You see, they know the talent on this ball club is not ready, and they don’t want to waste Wally’s talent on an inferior product, even if he might be the little in-game difference between this overall-mediocre talent playing more consistently than they have under Terry. The Mets can let everything play out naturally without rushing the whole thing, unless, as prospects sometimes do, Terry forces their hand.
If September is absolutely, let’s say, historically awful, then they will have no other choice. Logic dictates the Mets will most likely once more play an interesting spoiler out there, while not necessarily having a winning record for the month in the process. In that situation, the Mets can continue letting it play out naturally, knowing that everything does seem to be falling into place with these talented guys coming up through the next generation of Mets coaches.
Plus, it could be very likely that Terry Collins stays on in a leadership role within the organization post-managerial era, unless unforeseen circumstances really throw their relationship off. Not to mention since it is unlikely, also at age 67 in 2016, that after Sandy Alderson’s 2015 option is picked up, he stays on as GM long-term.

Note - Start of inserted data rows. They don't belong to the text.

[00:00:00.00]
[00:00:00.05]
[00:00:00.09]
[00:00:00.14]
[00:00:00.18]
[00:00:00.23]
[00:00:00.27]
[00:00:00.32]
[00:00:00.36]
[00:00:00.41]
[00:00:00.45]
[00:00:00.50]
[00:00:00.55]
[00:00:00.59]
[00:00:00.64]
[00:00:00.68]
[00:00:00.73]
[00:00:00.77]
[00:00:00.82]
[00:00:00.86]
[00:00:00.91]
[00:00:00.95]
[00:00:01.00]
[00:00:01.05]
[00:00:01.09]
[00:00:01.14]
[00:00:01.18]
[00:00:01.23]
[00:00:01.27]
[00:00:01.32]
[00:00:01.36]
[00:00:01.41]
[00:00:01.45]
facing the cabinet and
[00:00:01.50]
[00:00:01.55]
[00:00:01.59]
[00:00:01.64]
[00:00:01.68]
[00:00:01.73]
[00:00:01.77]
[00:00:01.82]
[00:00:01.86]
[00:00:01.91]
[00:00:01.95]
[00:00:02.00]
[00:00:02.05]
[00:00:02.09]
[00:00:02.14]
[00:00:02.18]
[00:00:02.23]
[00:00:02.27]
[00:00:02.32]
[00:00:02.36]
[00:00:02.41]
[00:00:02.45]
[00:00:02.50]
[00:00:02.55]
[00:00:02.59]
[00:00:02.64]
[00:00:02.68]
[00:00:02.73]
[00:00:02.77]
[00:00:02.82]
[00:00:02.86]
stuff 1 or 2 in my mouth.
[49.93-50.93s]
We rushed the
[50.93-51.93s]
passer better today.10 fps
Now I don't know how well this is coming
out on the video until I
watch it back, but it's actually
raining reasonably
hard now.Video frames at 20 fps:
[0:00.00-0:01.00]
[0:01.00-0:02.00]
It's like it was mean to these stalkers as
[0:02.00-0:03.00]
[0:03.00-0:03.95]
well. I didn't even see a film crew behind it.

Alderson probably sails off into the sunset, leaving a completely transformed organization who never had the foundation settled as they attempted to keep the Major League franchise afloat for 50+ years. So, most likely, let’s say in my theory, Paul DePodesta gets another shot at the Major Leagues after losing the Dodgers GM job, also 10 years ago. Then, as in Matt Cerrone’s opinion, “…(Wally) could work under Paul DePodesta, John Ricco or JP Ricciardi, but not Sandy.”
So, everybody is happy, the Mets enter a glorious new era, and we praise the way everything played out. That’s my theory on the “plan.” What do you guys think?